There are four fundamental functions of data tidying:

gather() ##takes multiple columns, and gathers them into key-value pairs: it makes “wide” data longer (Unpivots the data into less columns than there were initially) spread() ##takes two columns (key & value) and spreads in to multiple columns, it makes “long” data wider (pivots the data into more columns than there were initially) complement of gather() separate() ##splits a single column into multiple columns unite() ##combines multiple columns into a single column

Dplyr Operations

There are seven fundamental functions of data transformation:

select() ##selecting specific portions of previous variables filter() ##provides basic filtering capabilities, most filtering arguments are accepted group_by() ##groups data by categorical levels summarise() ##summarise data by functions of choice (use with group_by() for powerful statistical summaries) arrange() ##ordering data join() ##joining separate dataframes mutate() ##create new variables

There are also many versions of join(), namely leftjoin(), inner_join(), antijoin(), etc.

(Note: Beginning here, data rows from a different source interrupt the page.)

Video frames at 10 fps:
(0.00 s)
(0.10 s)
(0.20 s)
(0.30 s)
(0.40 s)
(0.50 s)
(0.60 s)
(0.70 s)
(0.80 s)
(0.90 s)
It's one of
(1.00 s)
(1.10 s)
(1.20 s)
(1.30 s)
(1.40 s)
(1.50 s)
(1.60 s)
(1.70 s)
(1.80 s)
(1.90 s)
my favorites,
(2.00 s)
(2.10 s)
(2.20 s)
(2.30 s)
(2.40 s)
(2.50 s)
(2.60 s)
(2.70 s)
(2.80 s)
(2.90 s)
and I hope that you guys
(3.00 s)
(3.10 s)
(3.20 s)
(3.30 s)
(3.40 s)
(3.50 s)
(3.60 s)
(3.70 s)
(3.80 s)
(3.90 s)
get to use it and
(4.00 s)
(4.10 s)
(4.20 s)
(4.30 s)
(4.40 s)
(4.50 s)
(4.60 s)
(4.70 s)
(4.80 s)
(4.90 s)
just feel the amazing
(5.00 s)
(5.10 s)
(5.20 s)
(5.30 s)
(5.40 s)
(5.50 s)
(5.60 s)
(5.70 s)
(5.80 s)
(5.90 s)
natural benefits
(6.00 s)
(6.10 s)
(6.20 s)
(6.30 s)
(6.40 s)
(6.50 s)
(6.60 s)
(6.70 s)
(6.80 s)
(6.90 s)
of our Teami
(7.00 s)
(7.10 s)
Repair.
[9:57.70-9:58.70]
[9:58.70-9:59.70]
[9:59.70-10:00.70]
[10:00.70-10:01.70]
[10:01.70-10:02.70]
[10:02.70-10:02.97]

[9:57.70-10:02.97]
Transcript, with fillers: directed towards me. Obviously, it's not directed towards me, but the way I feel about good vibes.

Data Science with R by Garrett Grolemund

Tidy data is arranged such that the variables are arranged in columns, with each variable as its own column. Then, each observation is its own row across all of the variables, thus creating a vector for each column, which is saved within R as a column vector. The values are then situated such that each value has one corresponding column and row each, and doesn’t have any other values with the same coordinates. The article then went on to demonstrate some uses of the previous tidyr and dplyr functions that we learned about in the prior article.

Introduction to dplyr for Faster Data Manipulation in R

This article roughly gave us the same information as the past two, with a couple extra handy functions:

sample_n() ##randomly sample a fixed number of rows, without replacement sample_frac() ##randomly sample a fraction of rows, with replacement str() ##base R approach to view the structure of an object glimpse() ##dplyr approach: better formatting, and adapts to your screen width

It is also compatible with SQL datasets, and will allow you to make SQL commands from inside R when you are connecting to SQL.